Fertiglobe, the largest nitrogen fertilizer producer in the Middle East and North Africa, announced on Tuesday a 75 per cent year-on-year jump in “adjusted net profit” to $1.3 billion in 2022.
The Abu Dhabi-based company, a joint venture of Adnoc and OCI, the world’s largest seaborne exporter of urea and ammonia combined, said its full year 2022 revenue increased 52 per cent to $5 billion compared to 2021, while adjusted Ebitda was up 59 per cent to $2.5 billion.
Fertiglobe also announced second-half 2022 dividends of $700 million, bringing total dividends for the full year to $1.45 billion.
The company, an early mover in clean ammonia, said its Q4 2022 revenues declined 11 per cent YoY to $1.1 billion, while adjusted Ebitda fell 27 per cent to $472 million, driven by lower urea prices and plant turnarounds in the UAE and Egypt during the quarter.
Ahmed El Hoshy, chief executive officer of Fertiglobe, said the company has safely completed several turnarounds across its plants in the UAE and Egypt, and do not have further turnarounds planned in 2023.
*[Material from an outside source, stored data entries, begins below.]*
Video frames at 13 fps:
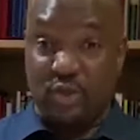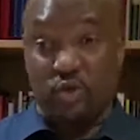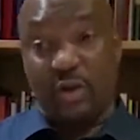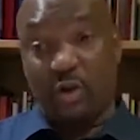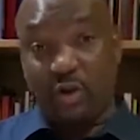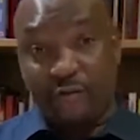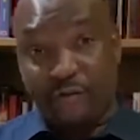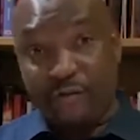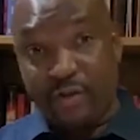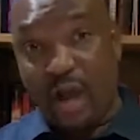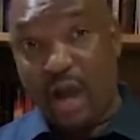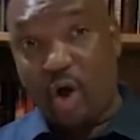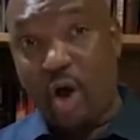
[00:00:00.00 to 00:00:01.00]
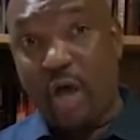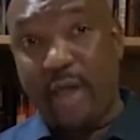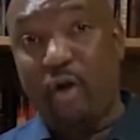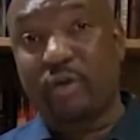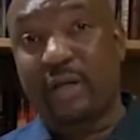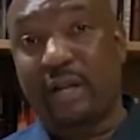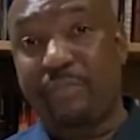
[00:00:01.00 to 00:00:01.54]
So a lot of
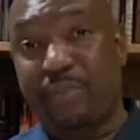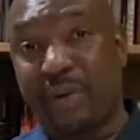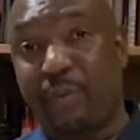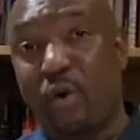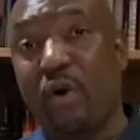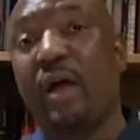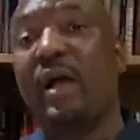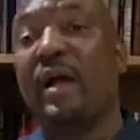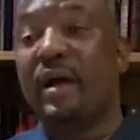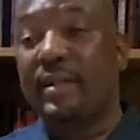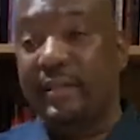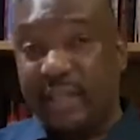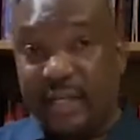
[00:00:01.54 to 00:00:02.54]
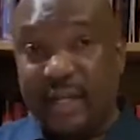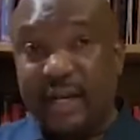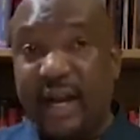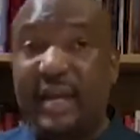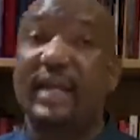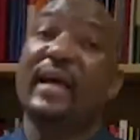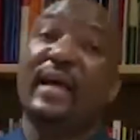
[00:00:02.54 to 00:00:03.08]
elderly people,
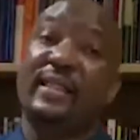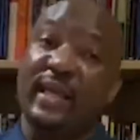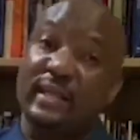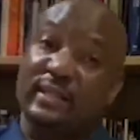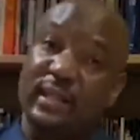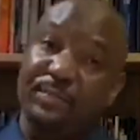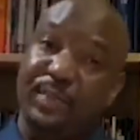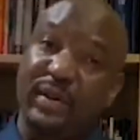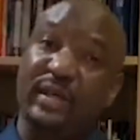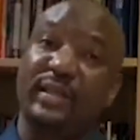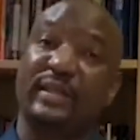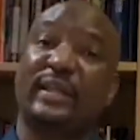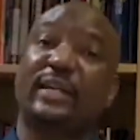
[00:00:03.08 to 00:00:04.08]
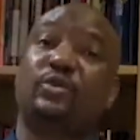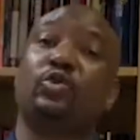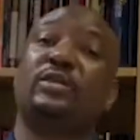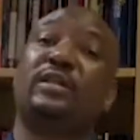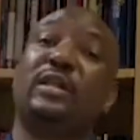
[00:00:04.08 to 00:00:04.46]
generally their sleep pattern, they start to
“We have a good order book going into the first quarter of 2023, and our disciplined commercial strategy and distribution capabilities allow us to manage inventories close to main demand centres, placing us well to serve key import markets,” he said.
Fertiglobe began commissioning of the first phase of Egypt Green Hydrogen, and has signed the engineering procurement and construction contract with Tecnimont for the one million tonne low-carbon ammonia project in the UAE. Once at full scale, the project will deliver up to 15,000 tonnes of green hydrogen as feedstock for production of up to 90,000 tonnes of green ammonia.
The project will be financed by a mix of debt and equity. “As we progress tangible initiatives ahead of COP28 in the UAE, these projects allow us to demonstrate our commitment to taking concrete actions to meet the increasing demand for large-scale low-carbon hydrogen and ammonia and reduce the carbon footprint of both our operations and of hard-to-abate sectors in our value chain,” said El Hoshy
“While the last few months have seen weaker nitrogen pricing globally, market fundamentals continue to remain healthy in the medium to longer term, underpinned by tight supply, healthy farm economics and decades-low grain stocks globally, with another boost to affordability from the lower nitrogen prices. This gives strong incentives to apply nitrogen fertilizers. Moreover, there is no new greenfield urea supply starting up in 2023, and after that we see very few new additions until at least 2026,” said El Hoshy.
The company expects demand upside for its industrial business, supportive of ammonia primarily, driven by a recovery in China, lower energy prices supporting global industrial demand, and an improving outlook for global growth, he said.